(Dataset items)
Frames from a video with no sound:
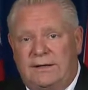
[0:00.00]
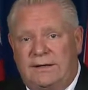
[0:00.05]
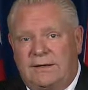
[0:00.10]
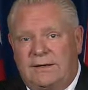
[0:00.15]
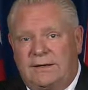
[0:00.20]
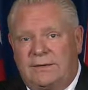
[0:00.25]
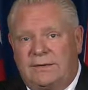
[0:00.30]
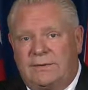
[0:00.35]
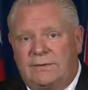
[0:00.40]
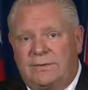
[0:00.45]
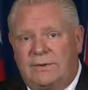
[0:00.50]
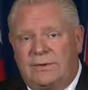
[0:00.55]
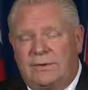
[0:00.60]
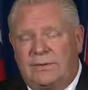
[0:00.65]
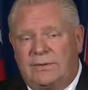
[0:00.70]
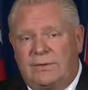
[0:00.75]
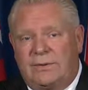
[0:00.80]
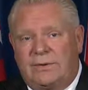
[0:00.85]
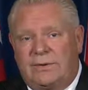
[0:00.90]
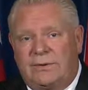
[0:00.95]
you know,
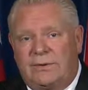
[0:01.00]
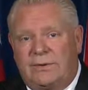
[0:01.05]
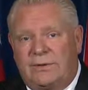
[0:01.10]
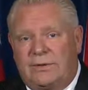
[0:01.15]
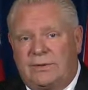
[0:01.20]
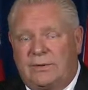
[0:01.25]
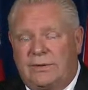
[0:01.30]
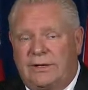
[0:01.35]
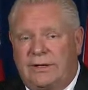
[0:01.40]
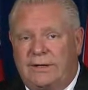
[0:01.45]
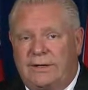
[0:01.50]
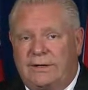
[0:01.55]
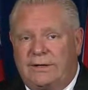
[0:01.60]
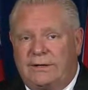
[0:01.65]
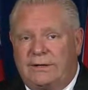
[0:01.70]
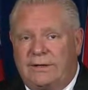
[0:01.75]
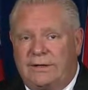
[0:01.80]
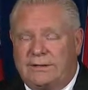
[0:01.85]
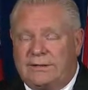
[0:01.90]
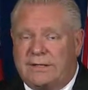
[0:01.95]
we'll, we'll agree
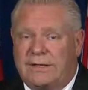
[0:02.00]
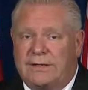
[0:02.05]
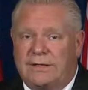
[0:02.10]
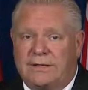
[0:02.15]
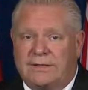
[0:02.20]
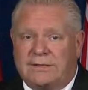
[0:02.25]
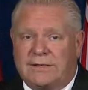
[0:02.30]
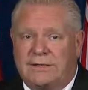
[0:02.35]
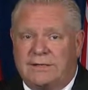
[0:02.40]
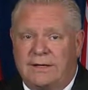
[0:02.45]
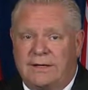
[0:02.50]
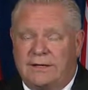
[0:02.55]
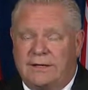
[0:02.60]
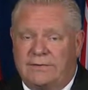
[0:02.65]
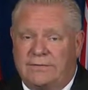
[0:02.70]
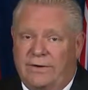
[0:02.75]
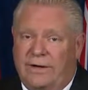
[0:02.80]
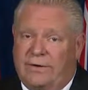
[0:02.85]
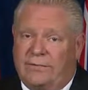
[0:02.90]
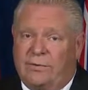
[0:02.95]
on, I think I said
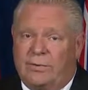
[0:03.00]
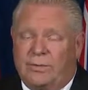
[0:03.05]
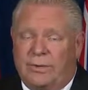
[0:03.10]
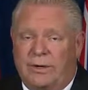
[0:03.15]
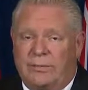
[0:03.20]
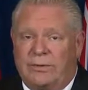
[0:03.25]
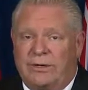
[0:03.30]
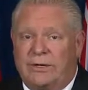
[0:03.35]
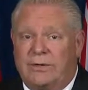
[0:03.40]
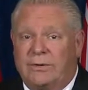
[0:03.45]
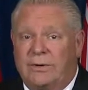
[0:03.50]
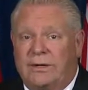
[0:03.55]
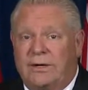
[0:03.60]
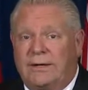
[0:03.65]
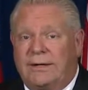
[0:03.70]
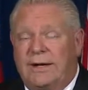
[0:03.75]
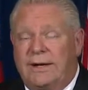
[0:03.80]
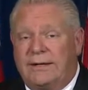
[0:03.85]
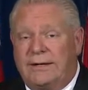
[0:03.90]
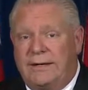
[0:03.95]
95, we'll probably agree
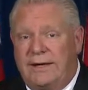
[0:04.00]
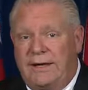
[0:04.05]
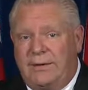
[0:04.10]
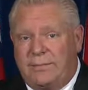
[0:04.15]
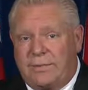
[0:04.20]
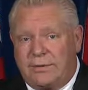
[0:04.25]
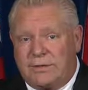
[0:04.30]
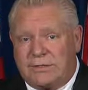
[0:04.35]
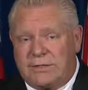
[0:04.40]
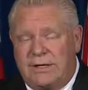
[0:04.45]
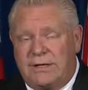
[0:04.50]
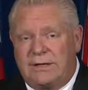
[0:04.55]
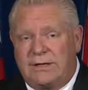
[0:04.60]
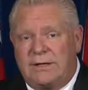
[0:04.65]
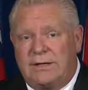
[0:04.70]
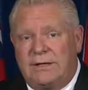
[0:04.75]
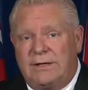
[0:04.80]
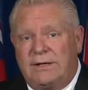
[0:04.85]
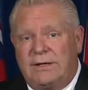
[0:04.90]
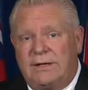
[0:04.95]
on 98%
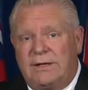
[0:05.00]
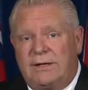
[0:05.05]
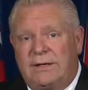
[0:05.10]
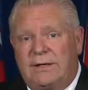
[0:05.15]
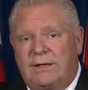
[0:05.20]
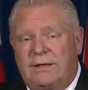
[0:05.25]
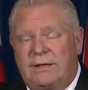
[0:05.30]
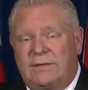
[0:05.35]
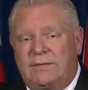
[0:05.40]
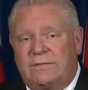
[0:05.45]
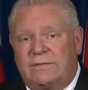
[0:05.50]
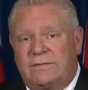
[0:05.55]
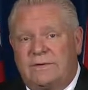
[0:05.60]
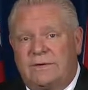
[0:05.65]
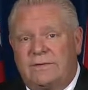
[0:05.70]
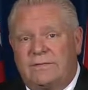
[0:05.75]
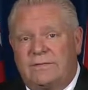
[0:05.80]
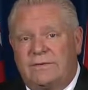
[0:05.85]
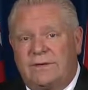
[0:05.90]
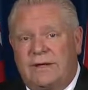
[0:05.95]
of,
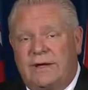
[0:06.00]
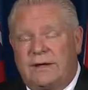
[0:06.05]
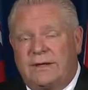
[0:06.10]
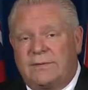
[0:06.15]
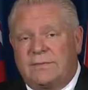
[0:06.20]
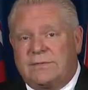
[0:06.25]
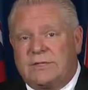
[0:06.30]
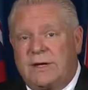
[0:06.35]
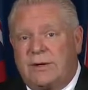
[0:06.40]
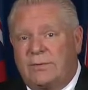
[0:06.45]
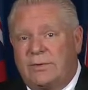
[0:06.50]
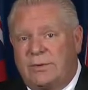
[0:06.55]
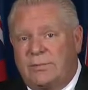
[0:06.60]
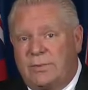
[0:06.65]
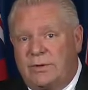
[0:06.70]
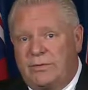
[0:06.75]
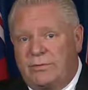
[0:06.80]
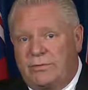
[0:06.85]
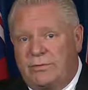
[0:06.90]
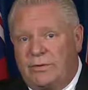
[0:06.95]
of the items that we
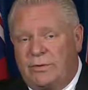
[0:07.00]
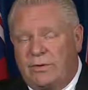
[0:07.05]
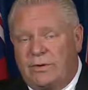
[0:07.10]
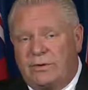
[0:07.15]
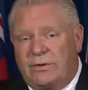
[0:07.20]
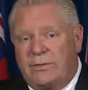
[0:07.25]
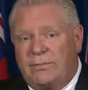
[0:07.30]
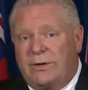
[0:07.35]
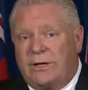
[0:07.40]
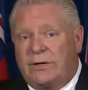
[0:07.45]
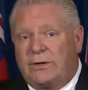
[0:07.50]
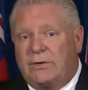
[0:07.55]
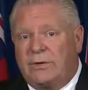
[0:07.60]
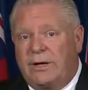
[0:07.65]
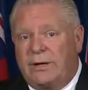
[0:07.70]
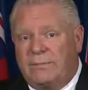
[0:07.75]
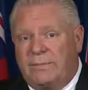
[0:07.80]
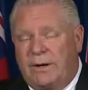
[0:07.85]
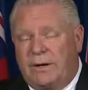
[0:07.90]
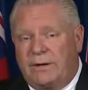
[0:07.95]
put forward. They've been a
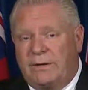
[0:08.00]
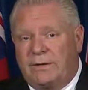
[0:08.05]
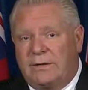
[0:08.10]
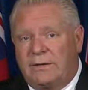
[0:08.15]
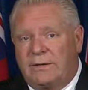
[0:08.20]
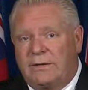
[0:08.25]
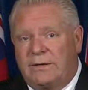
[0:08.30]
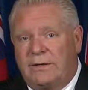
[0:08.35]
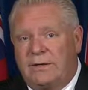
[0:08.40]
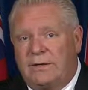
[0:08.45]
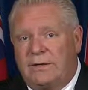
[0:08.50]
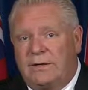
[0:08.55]
great partner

EXERCISE BRIEF =>
For this exercise, return the records above in full and exactly, omitting the images.

FINISHED EXERCISE =>
Frames from a video with no sound:
[0:00.00]
[0:00.05]
[0:00.10]
[0:00.15]
[0:00.20]
[0:00.25]
[0:00.30]
[0:00.35]
[0:00.40]
[0:00.45]
[0:00.50]
[0:00.55]
[0:00.60]
[0:00.65]
[0:00.70]
[0:00.75]
[0:00.80]
[0:00.85]
[0:00.90]
[0:00.95]
you know,
[0:01.00]
[0:01.05]
[0:01.10]
[0:01.15]
[0:01.20]
[0:01.25]
[0:01.30]
[0:01.35]
[0:01.40]
[0:01.45]
[0:01.50]
[0:01.55]
[0:01.60]
[0:01.65]
[0:01.70]
[0:01.75]
[0:01.80]
[0:01.85]
[0:01.90]
[0:01.95]
we'll, we'll agree
[0:02.00]
[0:02.05]
[0:02.10]
[0:02.15]
[0:02.20]
[0:02.25]
[0:02.30]
[0:02.35]
[0:02.40]
[0:02.45]
[0:02.50]
[0:02.55]
[0:02.60]
[0:02.65]
[0:02.70]
[0:02.75]
[0:02.80]
[0:02.85]
[0:02.90]
[0:02.95]
on, I think I said
[0:03.00]
[0:03.05]
[0:03.10]
[0:03.15]
[0:03.20]
[0:03.25]
[0:03.30]
[0:03.35]
[0:03.40]
[0:03.45]
[0:03.50]
[0:03.55]
[0:03.60]
[0:03.65]
[0:03.70]
[0:03.75]
[0:03.80]
[0:03.85]
[0:03.90]
[0:03.95]
95, we'll probably agree
[0:04.00]
[0:04.05]
[0:04.10]
[0:04.15]
[0:04.20]
[0:04.25]
[0:04.30]
[0:04.35]
[0:04.40]
[0:04.45]
[0:04.50]
[0:04.55]
[0:04.60]
[0:04.65]
[0:04.70]
[0:04.75]
[0:04.80]
[0:04.85]
[0:04.90]
[0:04.95]
on 98%
[0:05.00]
[0:05.05]
[0:05.10]
[0:05.15]
[0:05.20]
[0:05.25]
[0:05.30]
[0:05.35]
[0:05.40]
[0:05.45]
[0:05.50]
[0:05.55]
[0:05.60]
[0:05.65]
[0:05.70]
[0:05.75]
[0:05.80]
[0:05.85]
[0:05.90]
[0:05.95]
of,
[0:06.00]
[0:06.05]
[0:06.10]
[0:06.15]
[0:06.20]
[0:06.25]
[0:06.30]
[0:06.35]
[0:06.40]
[0:06.45]
[0:06.50]
[0:06.55]
[0:06.60]
[0:06.65]
[0:06.70]
[0:06.75]
[0:06.80]
[0:06.85]
[0:06.90]
[0:06.95]
of the items that we
[0:07.00]
[0:07.05]
[0:07.10]
[0:07.15]
[0:07.20]
[0:07.25]
[0:07.30]
[0:07.35]
[0:07.40]
[0:07.45]
[0:07.50]
[0:07.55]
[0:07.60]
[0:07.65]
[0:07.70]
[0:07.75]
[0:07.80]
[0:07.85]
[0:07.90]
[0:07.95]
put forward. They've been a
[0:08.00]
[0:08.05]
[0:08.10]
[0:08.15]
[0:08.20]
[0:08.25]
[0:08.30]
[0:08.35]
[0:08.40]
[0:08.45]
[0:08.50]
[0:08.55]
great partner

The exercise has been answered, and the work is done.